Fico’s cabinet has also maintained polarising rhetoric even at international fora. At the end of May, it refused to endorse amendments to the International Health Regulations that were negotiated under the sponsorship of the World Health Organization (WHO) to help boost the world’s pandemic preparedness. Slovakia is the only country to reject them. In June, National Party MP Peter Kotlár, who represented Slovakia at the WHO negotiations, declared there had been no pandemic.

In a country that is already prone to polarisation and belief in conspiracy theories, the policies and rhetoric of Fico’s government only fuel them further. The consequences can be dire. Pandemic denialism feeds into the erosion of trust in scientific and medical institutions, which can have deadly repercussions come the next pandemic. It should also be alarming that in a recent survey, about 20 percent of respondents said they did not believe the Earth is round.

Polarising rhetoric can also be dangerous. The assassination attempt illustrates the extent to which political discourse in Slovakia has degraded, teetering on the edge where violence is deemed a legitimate form of expression.

Meanwhile, the opposition is in a delicate position to challenge Fico’s power-grabbing ambitions and freedoms-curbing policies. Having been blamed for the assassination, it has to tread carefully as any criticism of the prime minister and his allies may be spun as further attacks on the nation.

But domestic polarisation and political violence are dangerous not just within the borders of the country, as the cases of both Slovakia and the US illustrate.
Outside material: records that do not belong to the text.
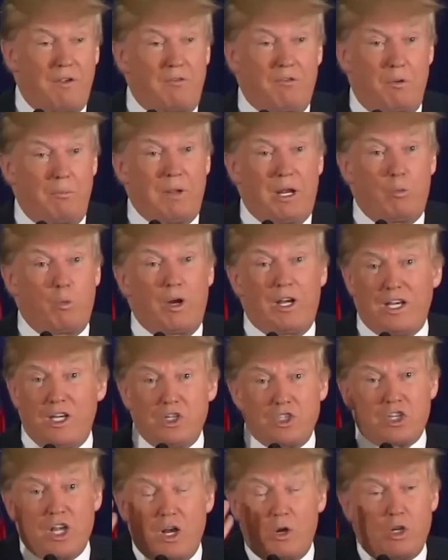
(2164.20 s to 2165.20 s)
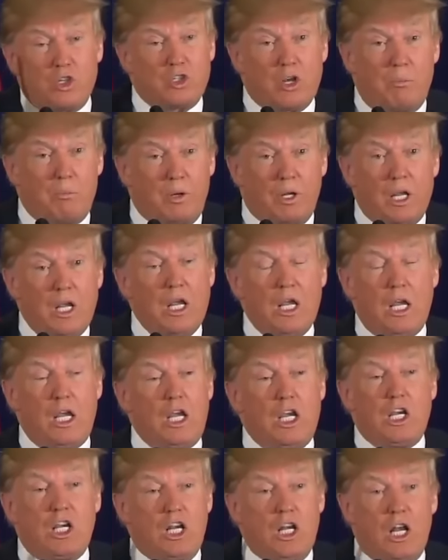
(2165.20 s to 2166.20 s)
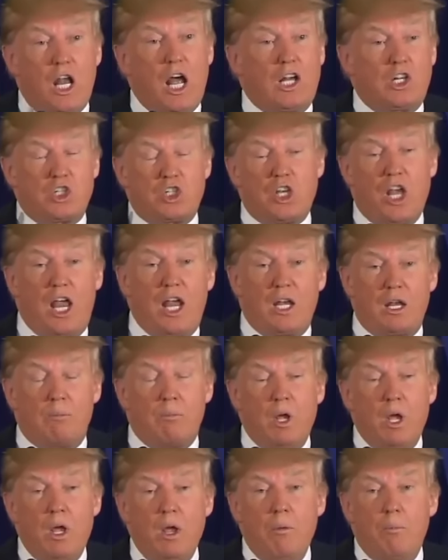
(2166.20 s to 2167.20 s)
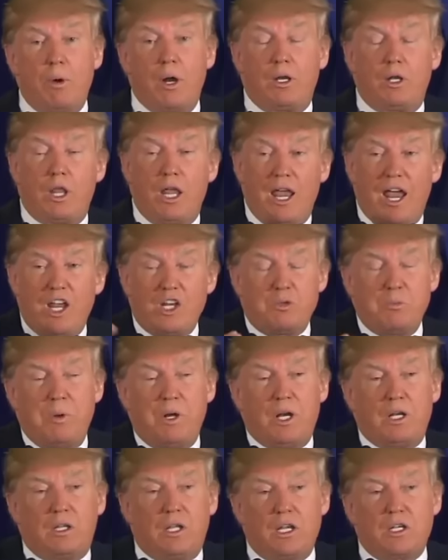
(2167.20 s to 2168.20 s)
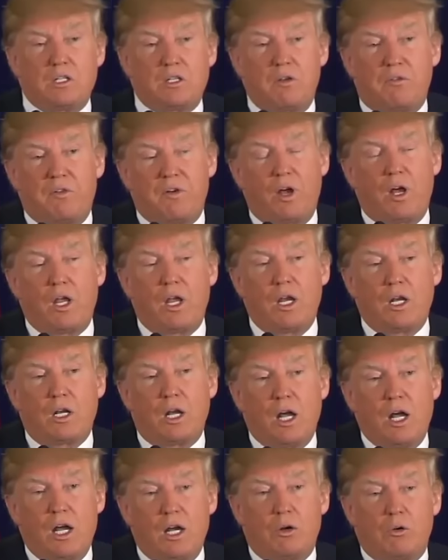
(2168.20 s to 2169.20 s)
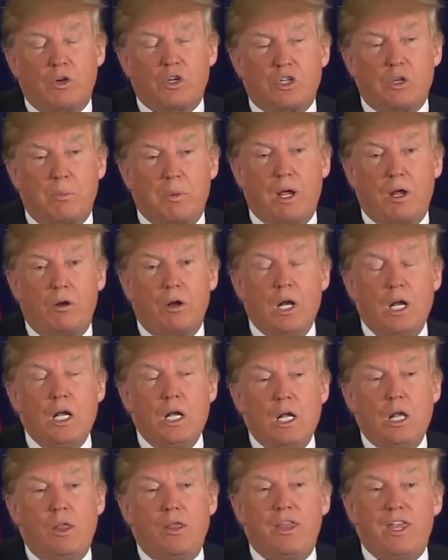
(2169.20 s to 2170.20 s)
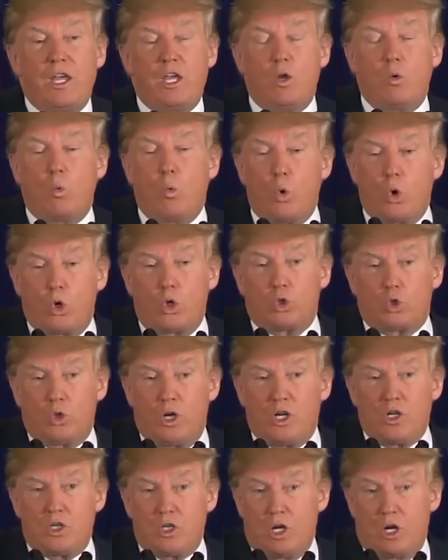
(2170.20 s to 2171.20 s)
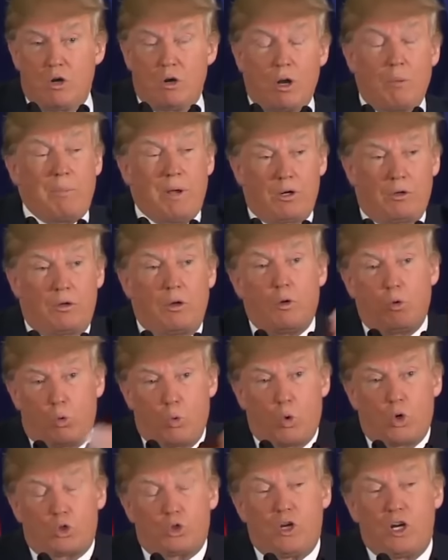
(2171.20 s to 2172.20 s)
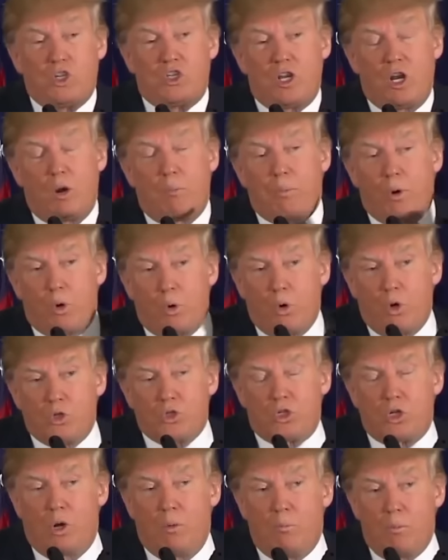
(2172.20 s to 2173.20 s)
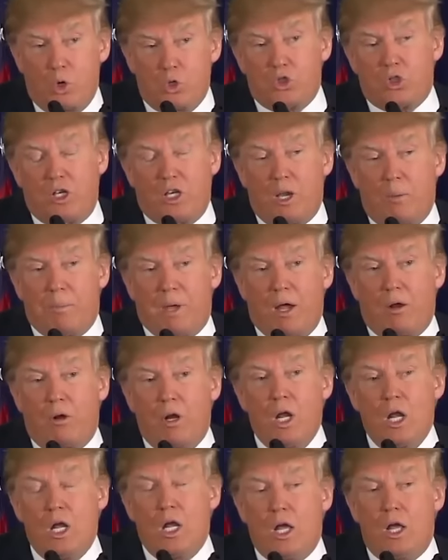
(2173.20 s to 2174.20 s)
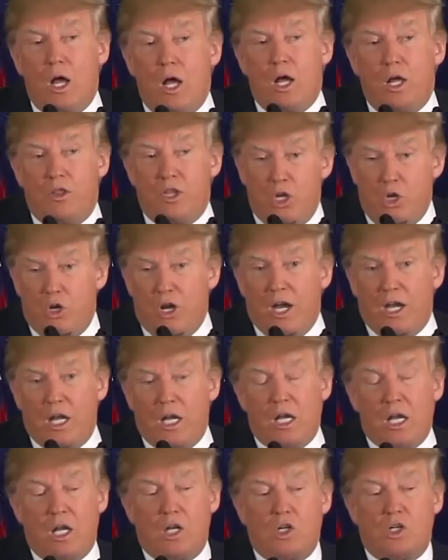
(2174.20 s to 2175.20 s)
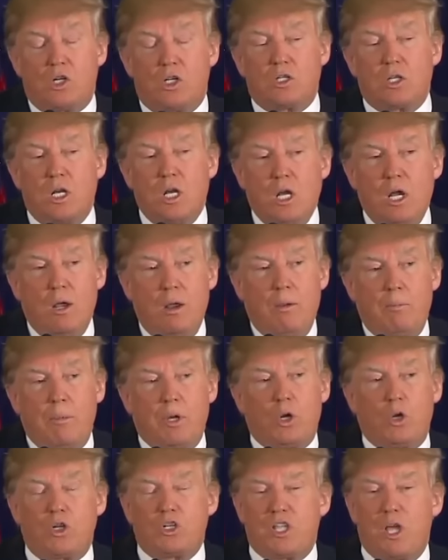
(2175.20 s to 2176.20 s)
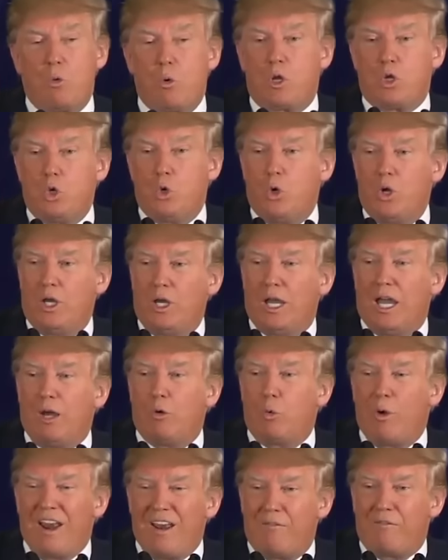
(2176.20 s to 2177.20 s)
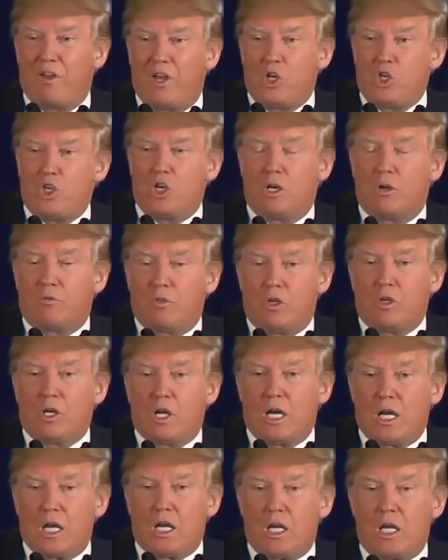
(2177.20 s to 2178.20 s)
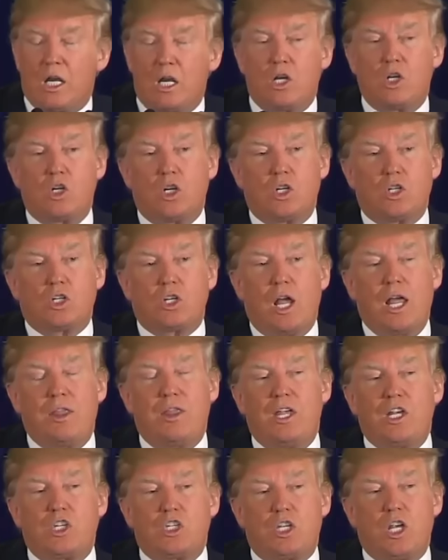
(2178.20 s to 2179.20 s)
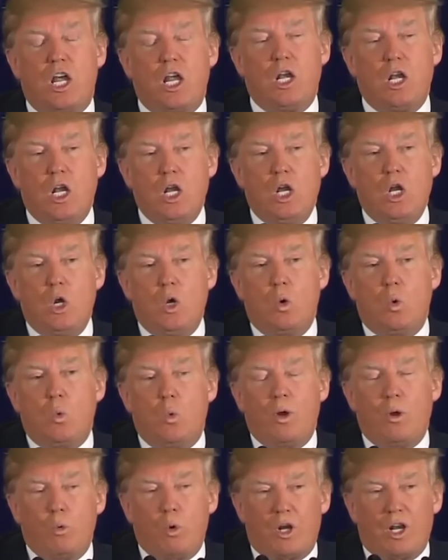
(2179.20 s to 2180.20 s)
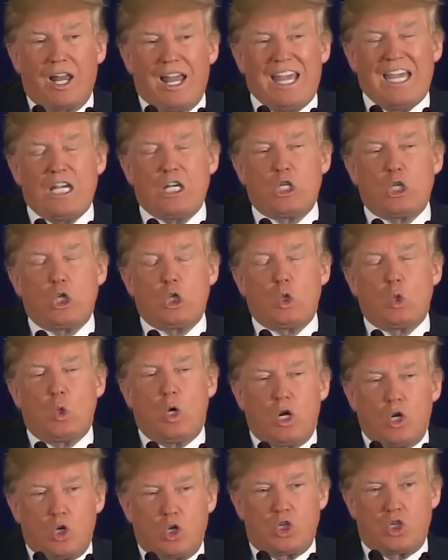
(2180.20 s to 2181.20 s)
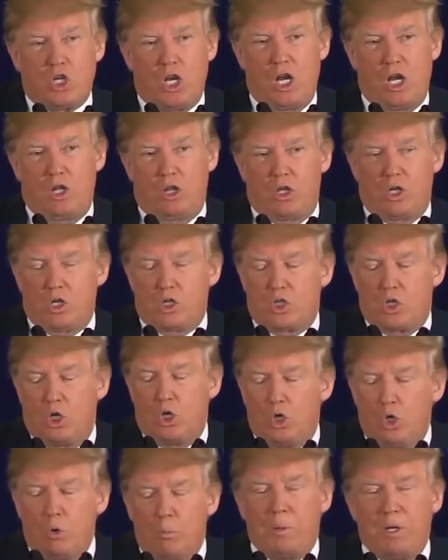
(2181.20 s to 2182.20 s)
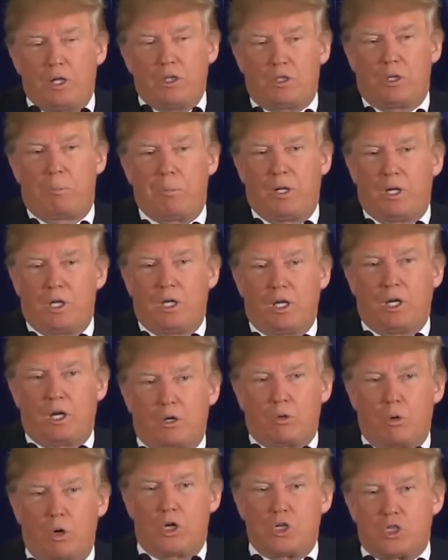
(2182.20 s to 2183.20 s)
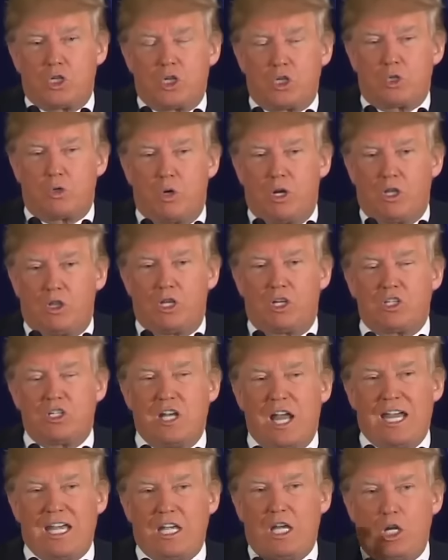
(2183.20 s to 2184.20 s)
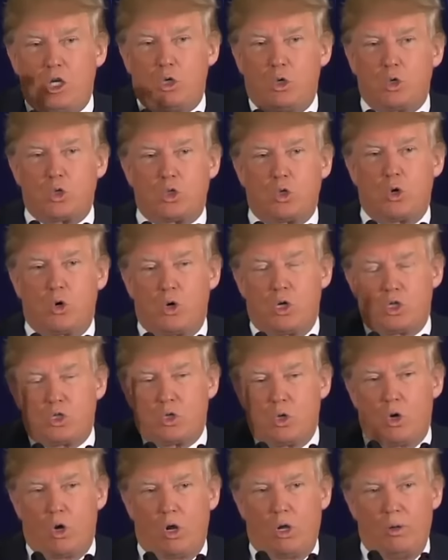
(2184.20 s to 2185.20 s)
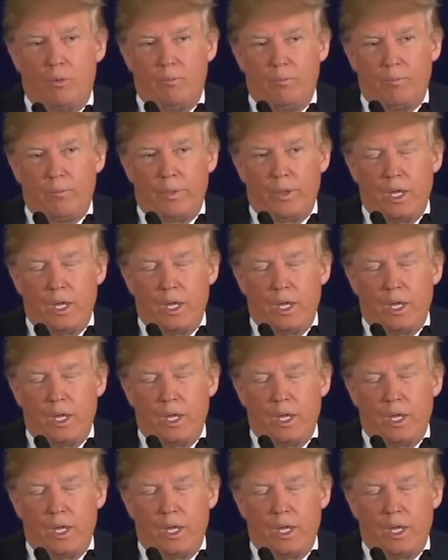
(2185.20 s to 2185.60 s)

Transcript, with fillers: I've ever met. What he said is humble. He cannot stand him. But they asked me to testify in Congress about the World Trade Center, about the World Trade Center, but also mostly about uh, the United Nations. Because they were doing a renovation of the United Nations, and they said, we would like to understand this. You built a building across the street that's 92 stories tall.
They can also have a destabilising effect on allies and neighbours.

Populists like Fico and Orbán undermine the EU’s strength and effectiveness in pushing through critical policies. That the Orbán-led hard-right political faction Patriots for Europe has become the third leading force in the European Parliament hardly bodes well for the union.

That is why the EU should play a more proactive role in challenging Fico’s media policies, changes to the penal code and judiciary reforms. It can do so by applying the same tactics it has with Hungary – withholding funds.

Brussels should also support Slovak media and civil society in combating misinformation, falsehoods and hate speech online and offline. Support from European partners and the global community will be indispensable in ensuring that the current political turbulence is merely a temporary setback on the path to Slovakia’s long-term democratisation, rather than a permanent and dangerous deviation.